We meet Driver -- as he is listed in the credits -- in a slick, stirring cold open where he gives chilling instructions over the phone and then doesn't speak again for what feels like 20 minutes. What follows is a muted but extraordinarily intense getaway sequence -- though the stakes get higher later in the movie, this is the scene that will leave your heart pounding the longest.

Danish director Nicolas Winding Refn gets maximum mileage from a spare, well-crafted script (adaprted by Hossein Amini from James Sallis' novel); credit is equally due Refn and the riches of casting bestowed on him. Gosling, Bryan Cranston, Carey Mulligan, Ron Perlman (!), Christina Hendricks, and an astonishing Albert Brooks all bring their A-games (most don't have another). Brooks, who may have earned himself an encore career, is more sympathetic as a diabolical villain than he is as the put-upon neurotic that we've all come to love -- but that might be exactly why the role works so well.

One of the film's many strengths is its ease in establishing its characters quickly and economically -- just as our hero never uses any more words than he needs to, the filmmakers only tell us what we need to know.
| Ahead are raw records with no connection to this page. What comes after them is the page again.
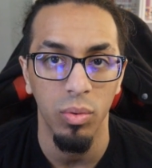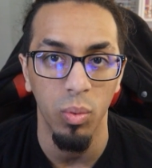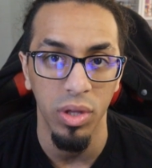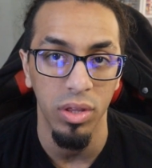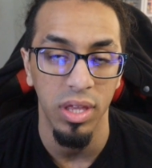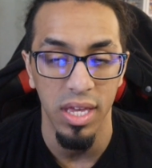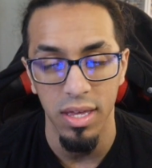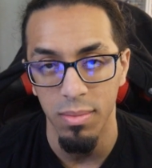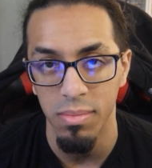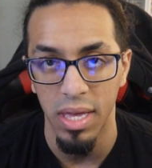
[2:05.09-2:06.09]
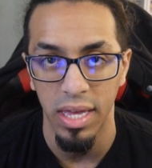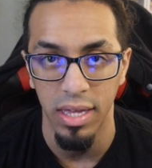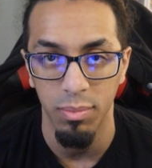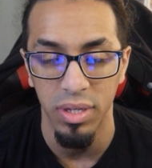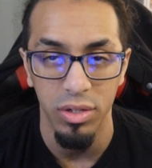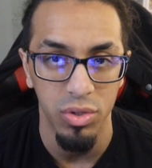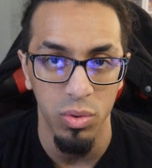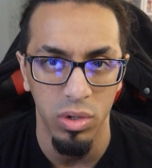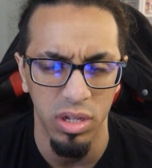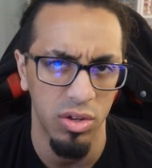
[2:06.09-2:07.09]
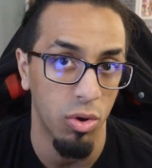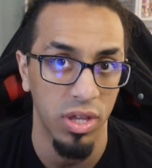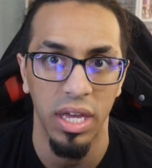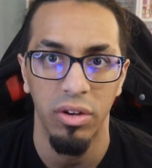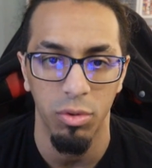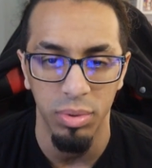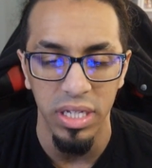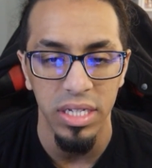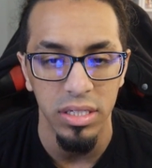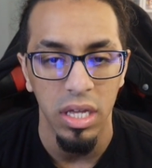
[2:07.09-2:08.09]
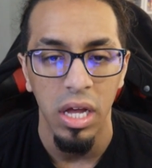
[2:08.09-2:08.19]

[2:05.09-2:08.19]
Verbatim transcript: with him and Pikachu, and are they getting replaced?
Driver's boss and only friend, Shannon (Cranston), hasn't had a lot of luck in life, but as he says in a line that reveals much more, he's paid his debts. Driver's love interest Irene (Mulligan) will not let a youthful misstep make her bitter; her jailbird husband (Oscar Isaac) is desperate enough to hold on to his family that he will deny himself a chance at redemption.
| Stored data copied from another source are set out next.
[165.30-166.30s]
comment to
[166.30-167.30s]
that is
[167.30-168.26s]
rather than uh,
Drive's most obvious weakness it the unencumbered violence that increases in intensity and gratuity towards the end of the film. While a few of the acts (or near-acts) have a Tarantino-esque delight in their sadism, the extravagant bloodbathing clashes with -- and undermines -- the seething restraint of the movie's first half.
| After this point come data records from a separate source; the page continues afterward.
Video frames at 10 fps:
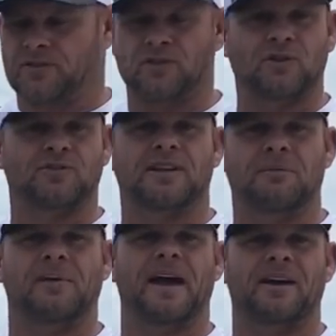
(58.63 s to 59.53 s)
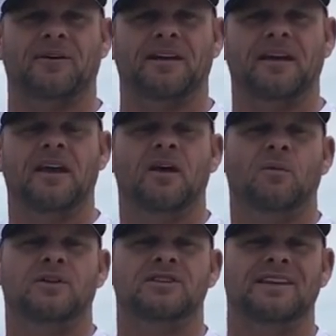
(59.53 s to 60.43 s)
to your dead battery,
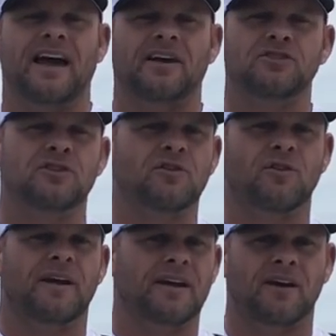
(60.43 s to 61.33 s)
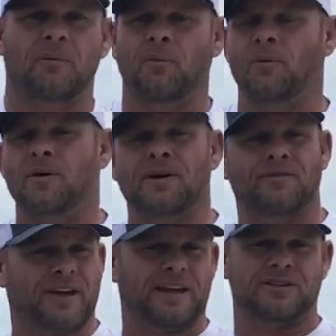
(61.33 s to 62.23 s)
which allows you to crank up
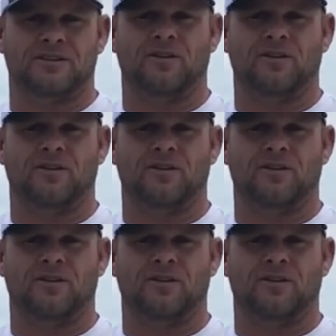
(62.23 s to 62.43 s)
whatever engine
Since our mythical hero is a man with no past, when people eventually die by his hand (or in one case, his foot) we're not sure if he is capable of violence only when his back is against the wall. Have we met him during a time of extraordinary circumstance, or is this kind of thing par for the course? It seems the filmmakers themselves aren't sure. Driver and his only friend seem to have a long enough history, and he is somewhat established in both his professions, but there are also clues to a bare-boned, nomadic existence led by people with a long trail of trouble behind them.

The film gorgeous to consume, and not just visually -- the pace is pitch-perfect and the sound editing is worthy of the highest praises. This will help make Drive an easy target for accusations of style over substance. But those accusations will not be entirely fair.

Drive never intends to pass off derivative as original, which is admirable, and so is the film's ability to borrow from John Hughes as effectively as Scorcese, Polanski, and Melville. But the homage-paying -- like the gratuitous gore -- could have used another round of edits.